The payment card network reportedly has launched a digital ID pilot program in Australia with “with the aim of developing a new system to verify a person’s identity immediately, safely and securely in both the digital and the physical world,” according to a recent report from CMO.au. “The pilot program will test a new way for people to prove their identity without having to carry multiple documents; instead, using owner data at the heart of the system.”
The first part of the pilot included student volunteers from Deakin University testing an identity verification process for student registration and digital exams at the Burwood and Geelong campuses in Victoria
The general idea of the program involves not only the data that resides on a person’s smartphone or other mobile device, but also uses information from that person’s financial accounts or other sources to bypass the need for what the report called a “centralized identity database.”
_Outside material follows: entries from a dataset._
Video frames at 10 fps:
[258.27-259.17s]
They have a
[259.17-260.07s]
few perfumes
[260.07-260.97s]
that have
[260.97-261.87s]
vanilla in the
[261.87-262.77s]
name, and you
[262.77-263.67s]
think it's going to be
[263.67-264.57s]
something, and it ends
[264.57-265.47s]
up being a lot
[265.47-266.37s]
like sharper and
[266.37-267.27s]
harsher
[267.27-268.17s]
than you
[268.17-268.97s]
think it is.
The first part of the pilot included student volunteers from Deakin University “testing an identity verification process for student registration and digital exams at the Burwood and Geelong campuses in Victoria,” the report says.
As Mastercard gears up to further test its own digital ID capabilities in Australia, other news has also recently emerged that France-based Thales has won a contract from Queensland to help craft and deploy that state’s mobile driver’s license program.
“In addition to digital driver licenses, Thales said the smartphone app will be designed to host a range of other digitized official documents including photo ID cards, marine licenses, vehicle registration, as well as provide access to the Department of Transport and Main Roads’ online services,” according to the report, from ZDNet. The app will also include technology from Thales-owned Gemalto — specifically, its Digital ID Platform and Wallet technology.
Last year, Australia’s nationwide digital identity program took a significant step forward when The Australia Post, the country’s postal service, according to a report, become a “trusted provider of a digital proof-of-identity service under the framework administered by the federal Digital Transformation Agency, two years after introducing its Digital iD service.”
The digital ID offering from Australia Post was launched in 2017, but it only recently “became the second digital identity service provider to receive the trust-mark this week, with the Digital ID system joining the Commonwealth’s own myGovID product, which is in a trial phase.” Not only that, but Australia Post reported it is the first organization this is not wholly within government to receive that mark from the Digital Transformation Agency. Australia Post is proposing a solution that puts the user in control of their identity and attributes.